**EXERCISE INSTRUCTIONS:** Beneath this line are entries. Copy the range from the line with "[0:00.00-0:00.90]" to the line with "What the speaker", ends included, exactly; leave pictures out.
* * * *
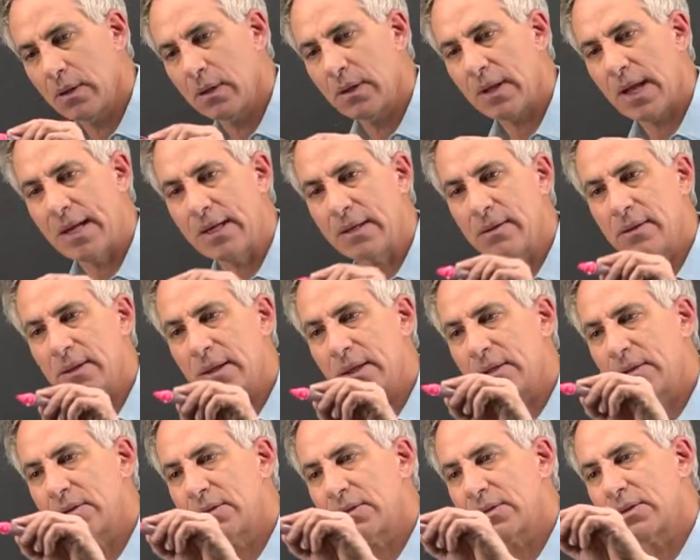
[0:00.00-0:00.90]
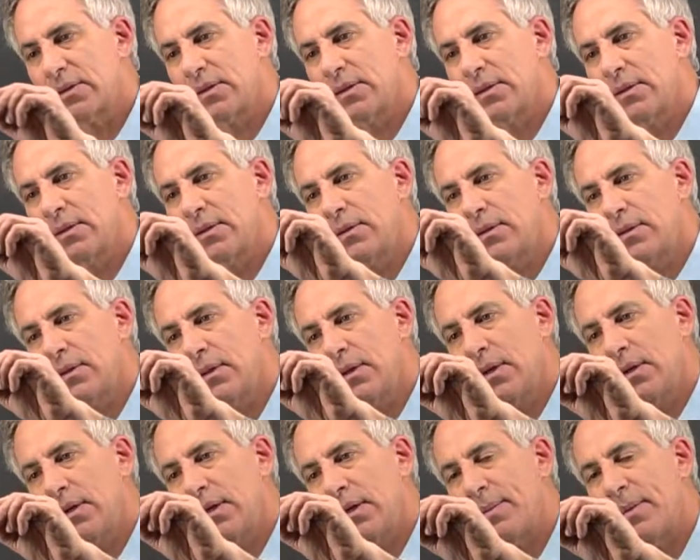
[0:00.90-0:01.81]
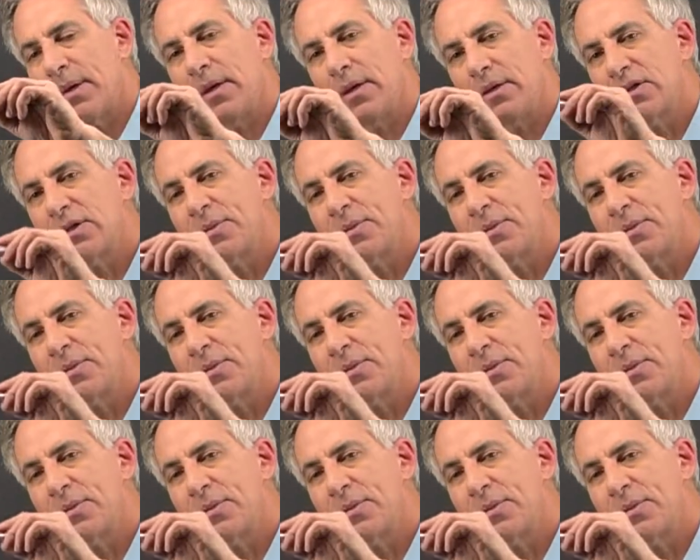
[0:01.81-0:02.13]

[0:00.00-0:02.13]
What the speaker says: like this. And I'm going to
* * * *
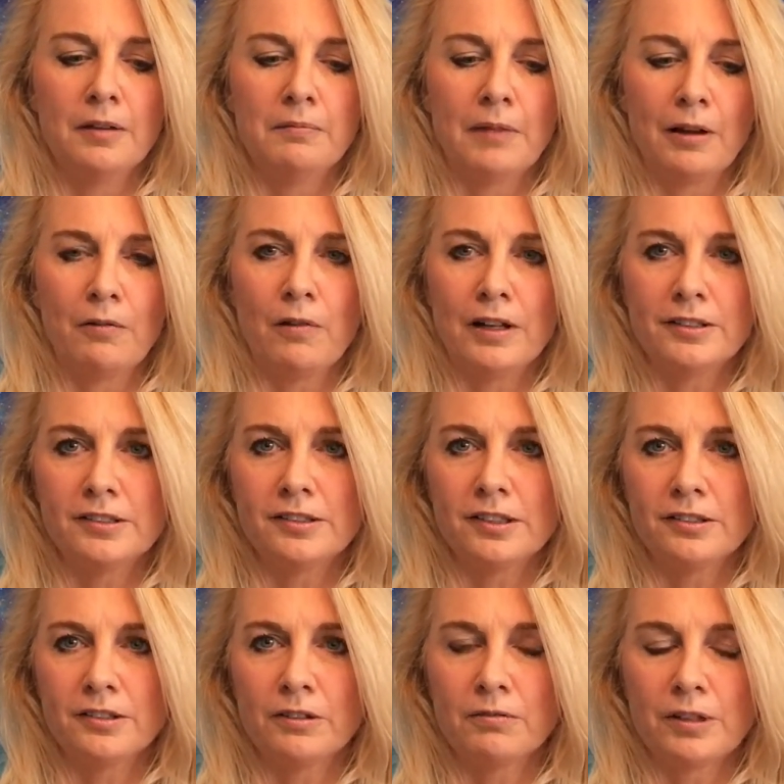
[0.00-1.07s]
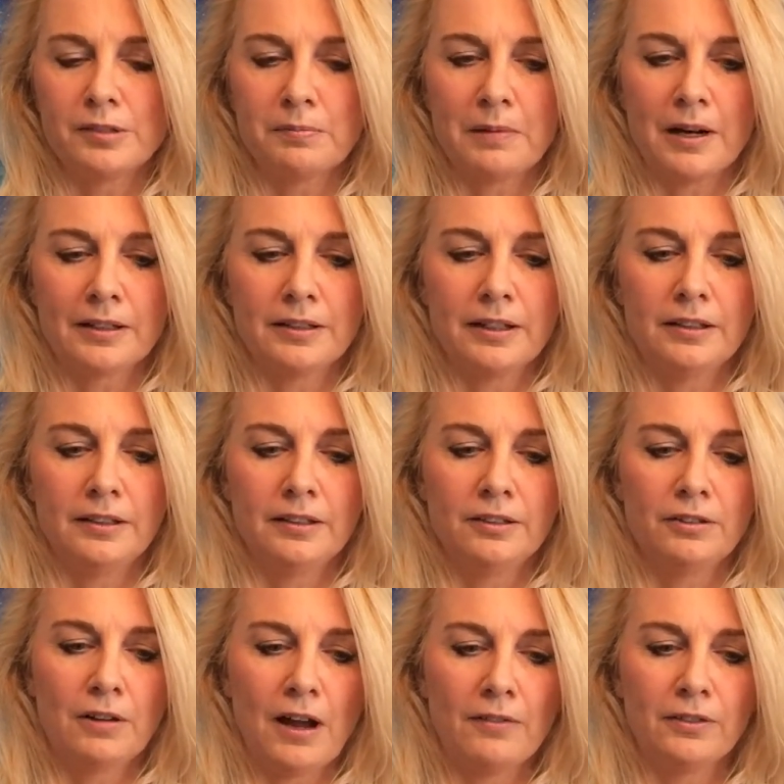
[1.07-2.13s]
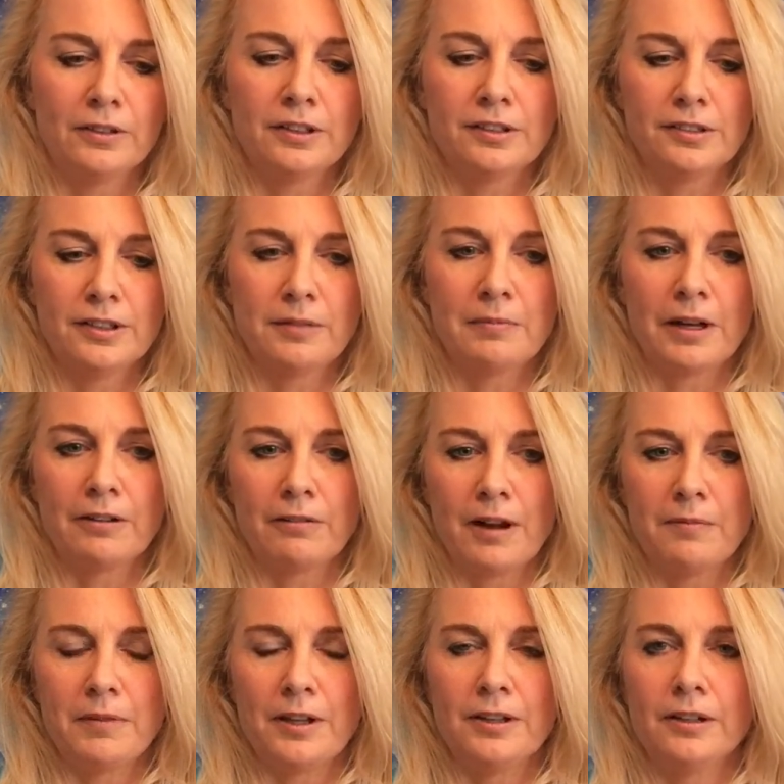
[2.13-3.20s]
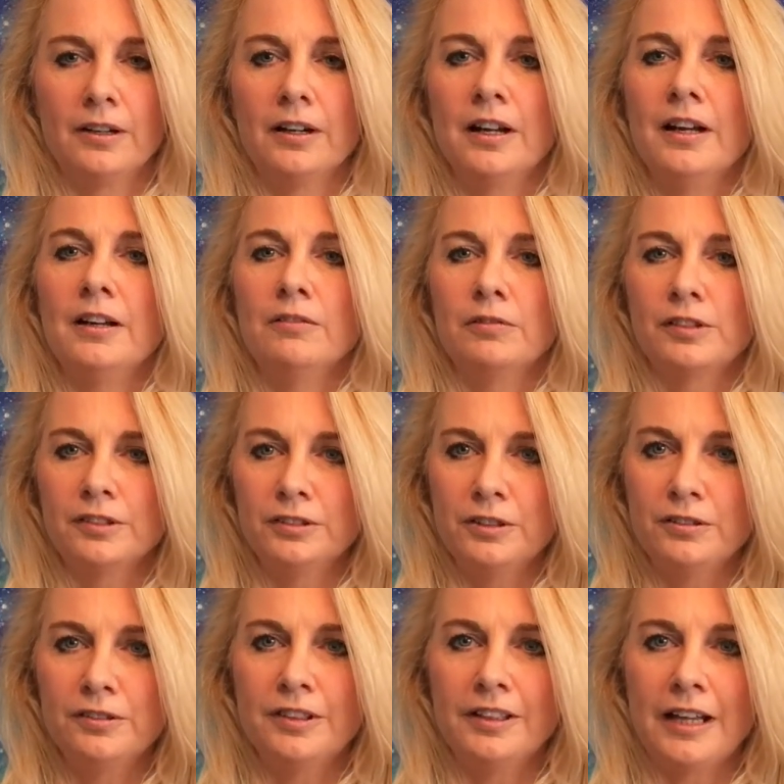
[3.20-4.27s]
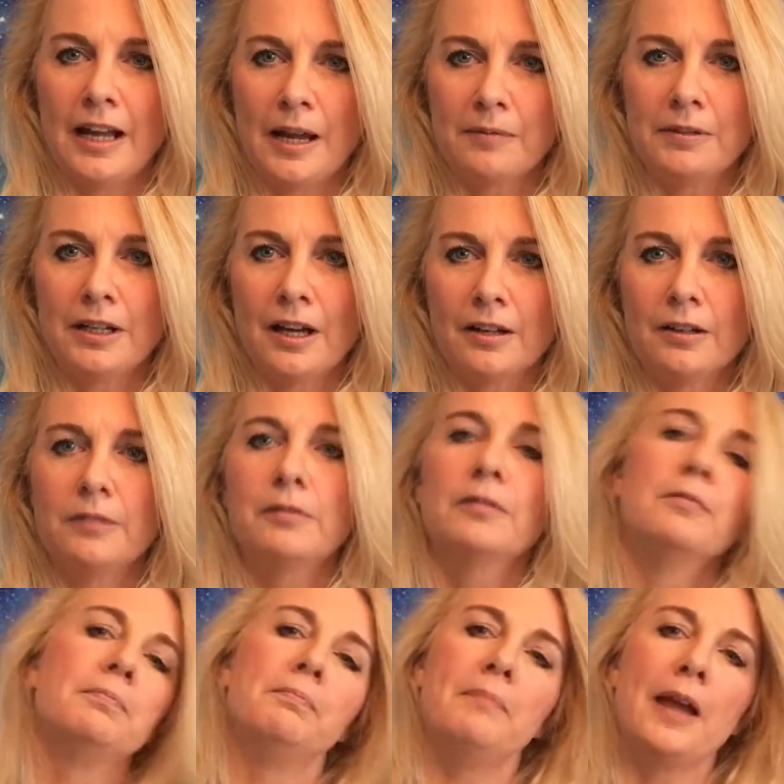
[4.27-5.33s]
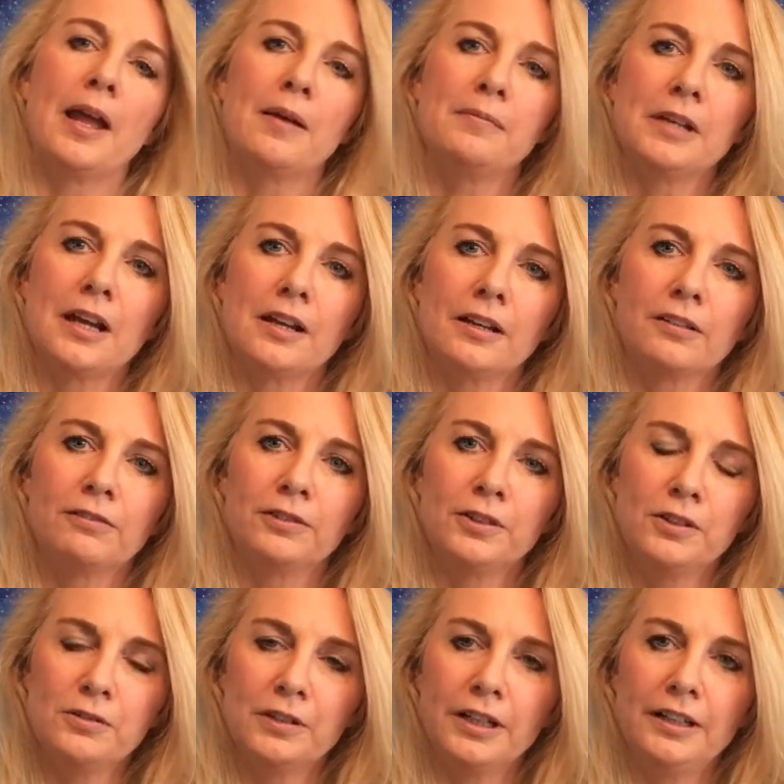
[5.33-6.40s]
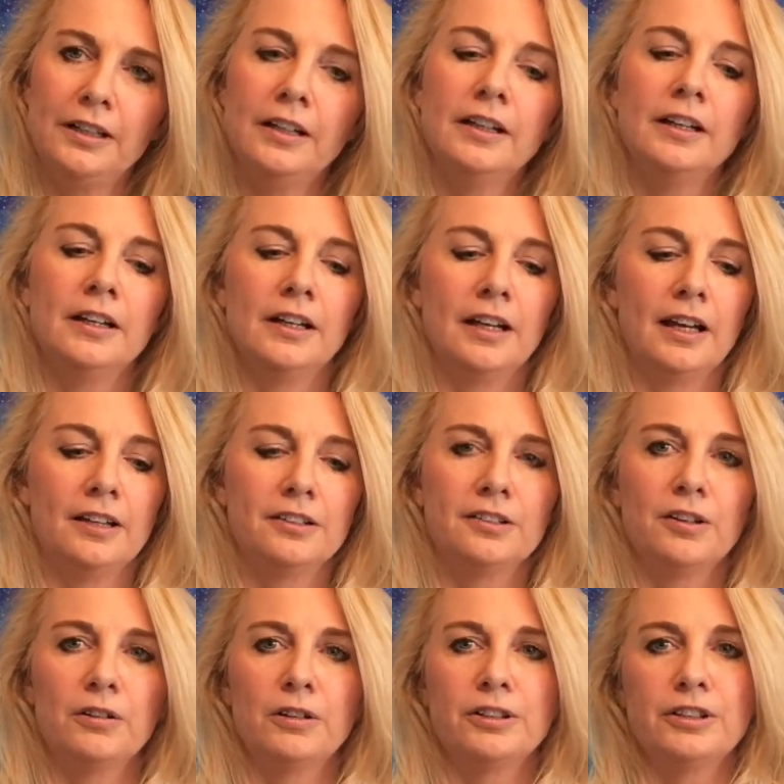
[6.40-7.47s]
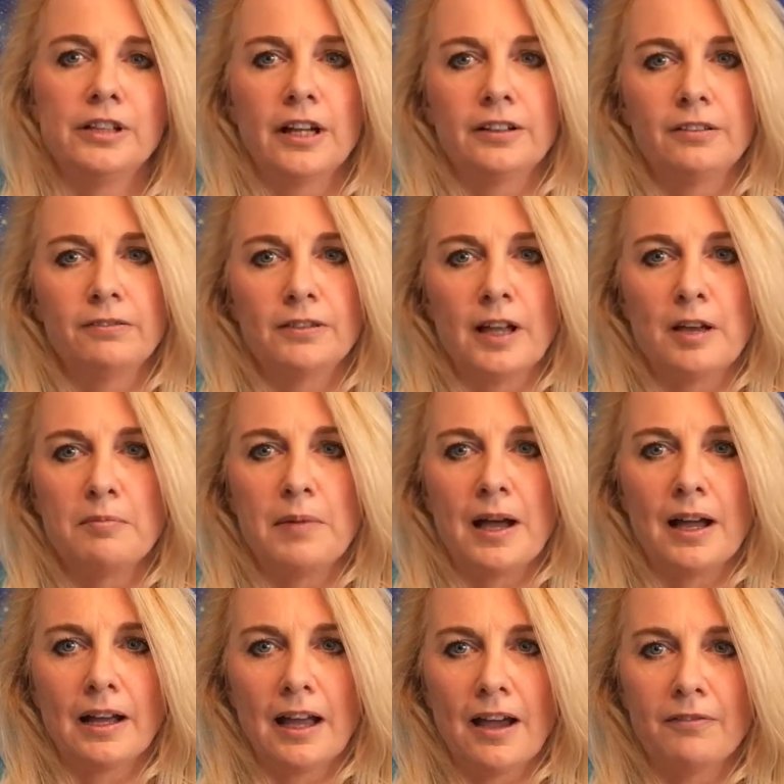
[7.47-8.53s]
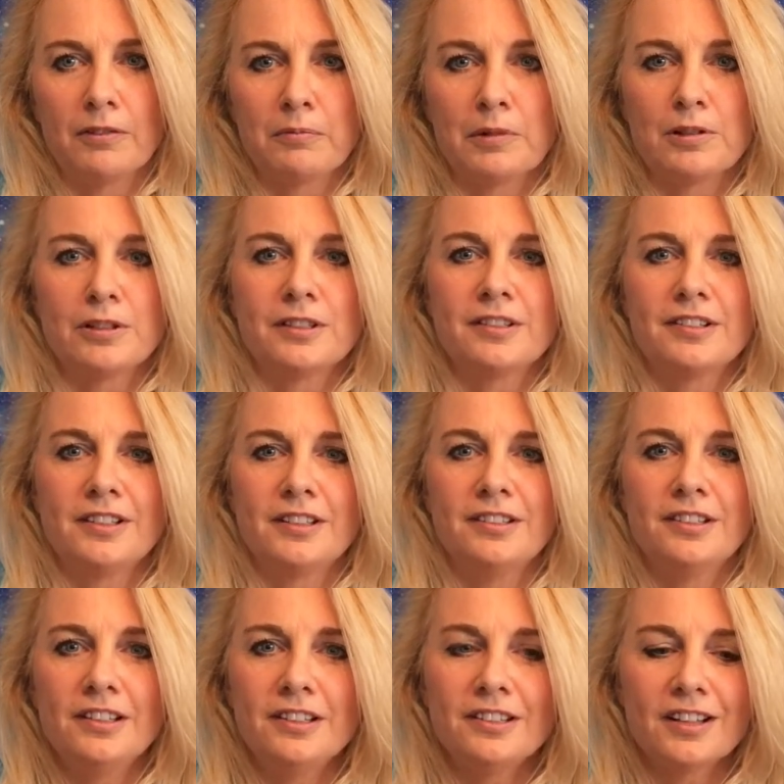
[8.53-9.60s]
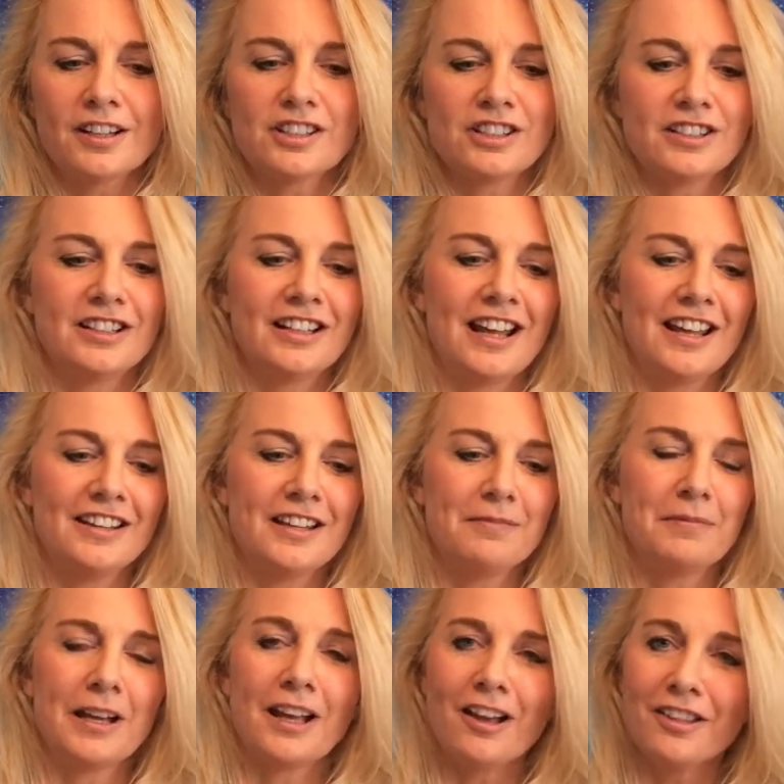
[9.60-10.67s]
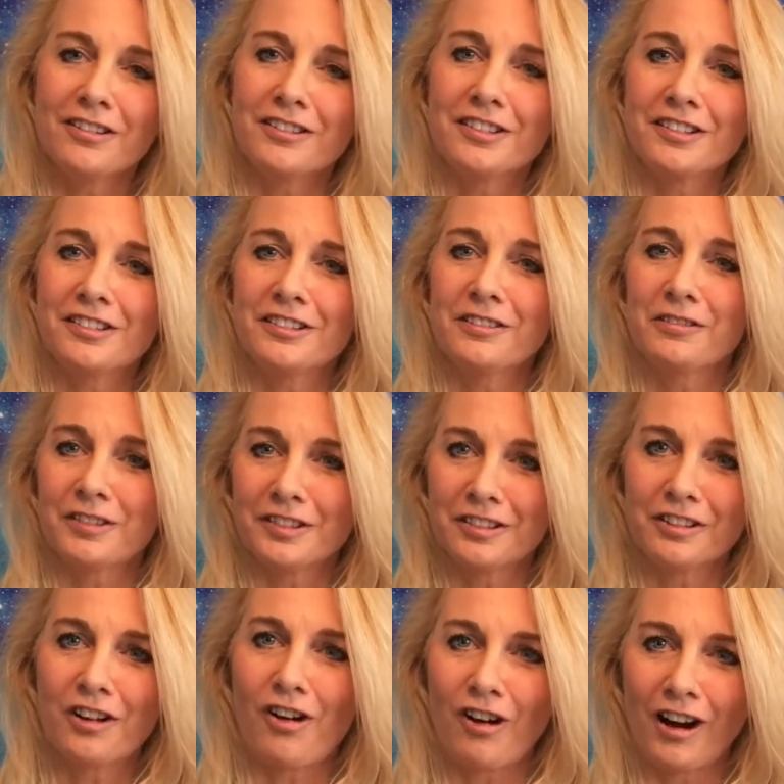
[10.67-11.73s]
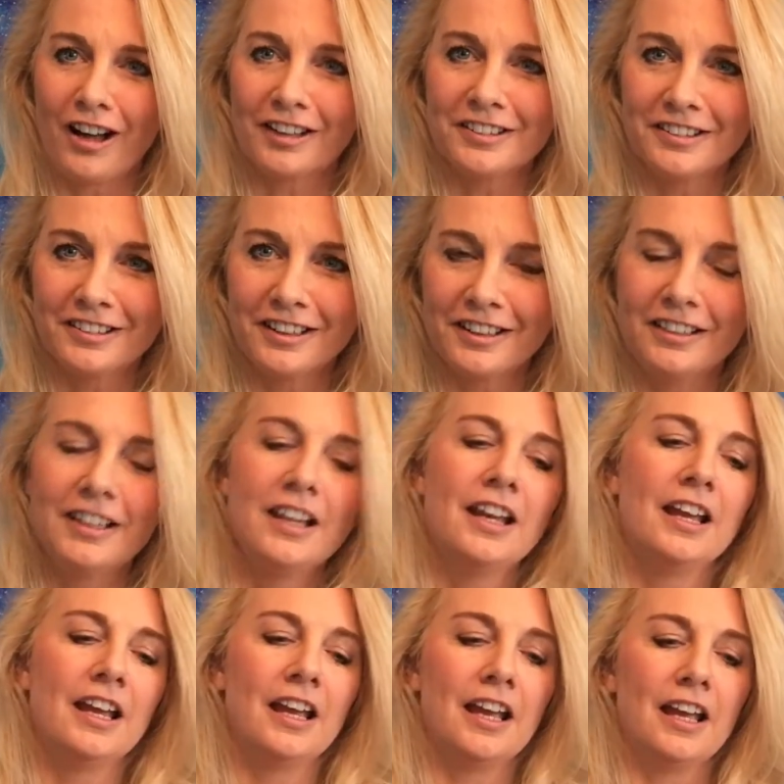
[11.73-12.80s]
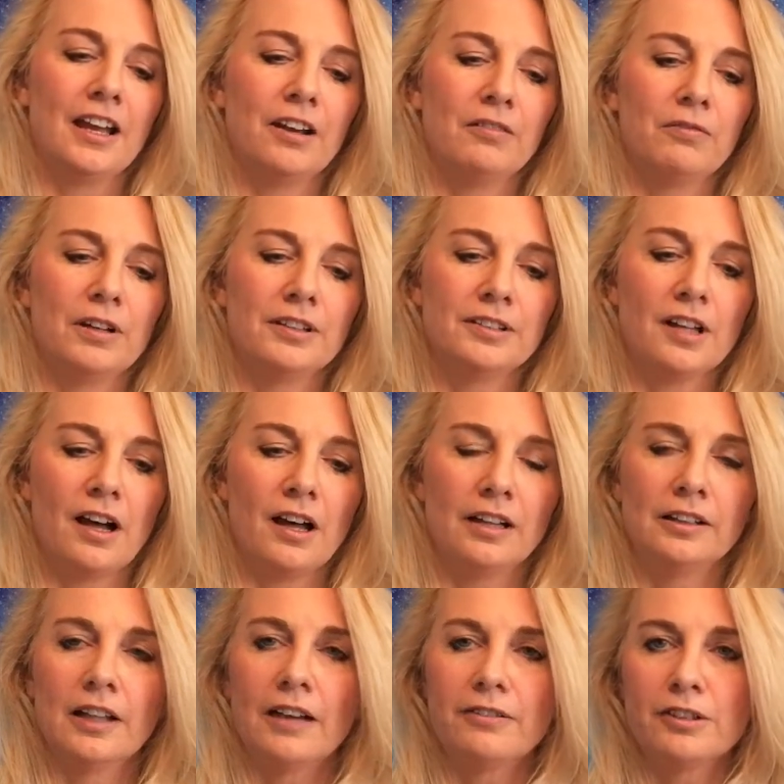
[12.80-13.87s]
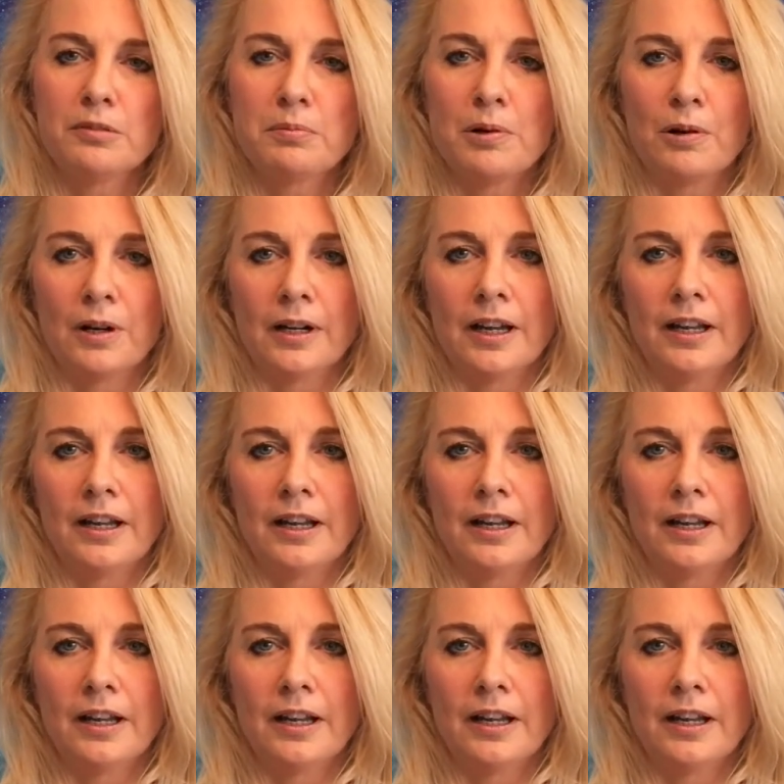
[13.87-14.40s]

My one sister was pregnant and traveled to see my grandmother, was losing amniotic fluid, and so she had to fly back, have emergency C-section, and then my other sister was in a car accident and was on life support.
* * * *
**OUTPUT OF THE EXERCISE:**
[0:00.00-0:00.90]
[0:00.90-0:01.81]
[0:01.81-0:02.13]

[0:00.00-0:02.13]
What the speaker says: like this. And I'm going to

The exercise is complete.